**Exercise prompt**
Print out each entry without alteration, and keep the pictures out.

------ Data records

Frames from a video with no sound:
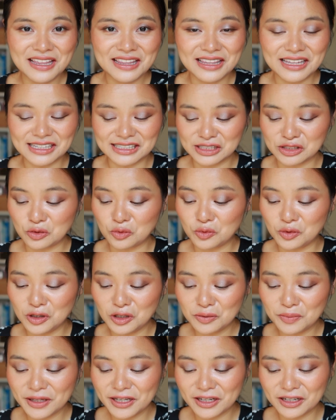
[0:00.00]
this
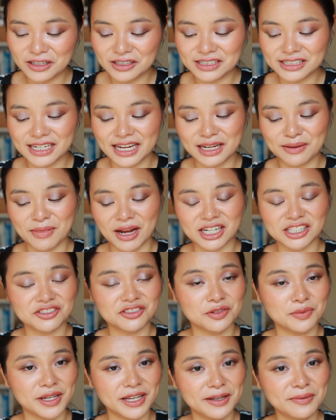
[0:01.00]
will be a good shade match
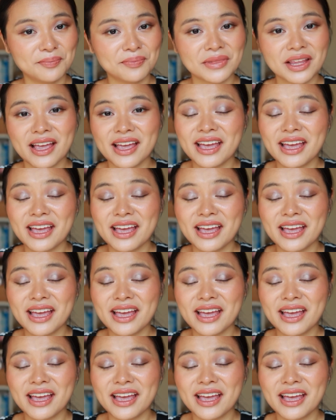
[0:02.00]
for me.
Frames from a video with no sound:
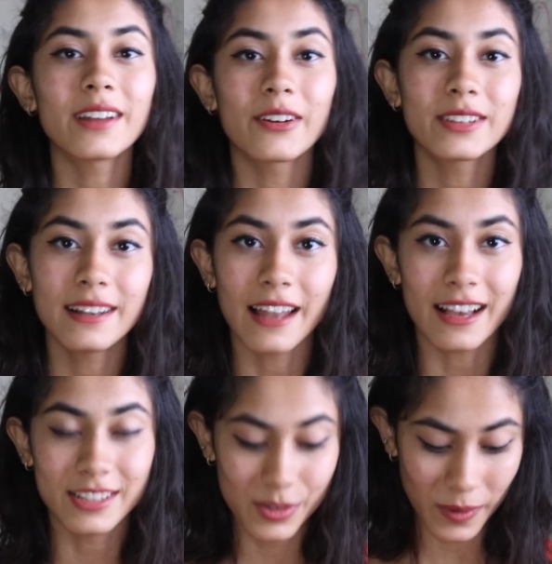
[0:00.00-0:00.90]
The
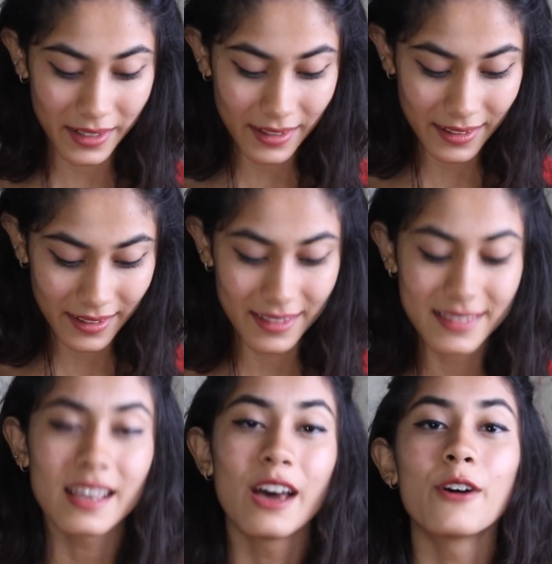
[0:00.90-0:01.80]
last one
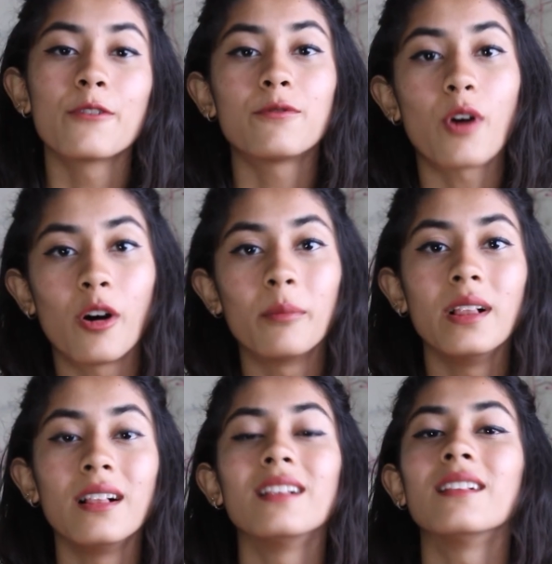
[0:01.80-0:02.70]
is
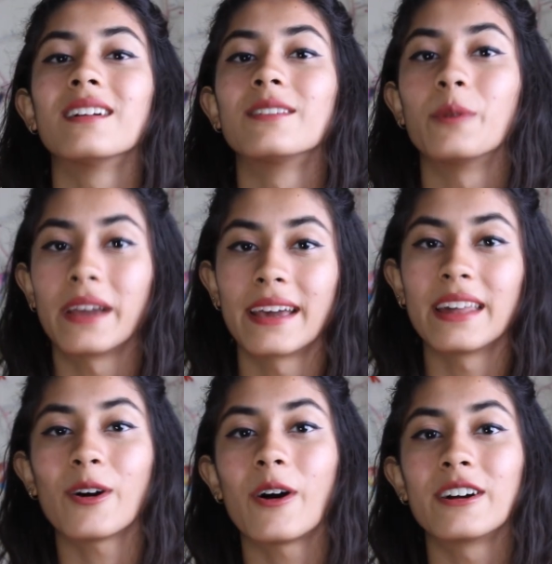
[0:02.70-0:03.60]
formal
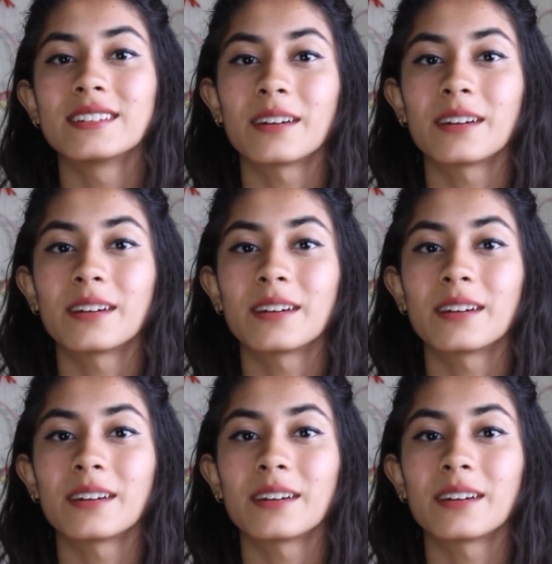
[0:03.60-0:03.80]
wear or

------------

**Answer box**
Frames from a video with no sound:
[0:00.00]
this
[0:01.00]
will be a good shade match
[0:02.00]
for me.
Frames from a video with no sound:
[0:00.00-0:00.90]
The
[0:00.90-0:01.80]
last one
[0:01.80-0:02.70]
is
[0:02.70-0:03.60]
formal
[0:03.60-0:03.80]
wear or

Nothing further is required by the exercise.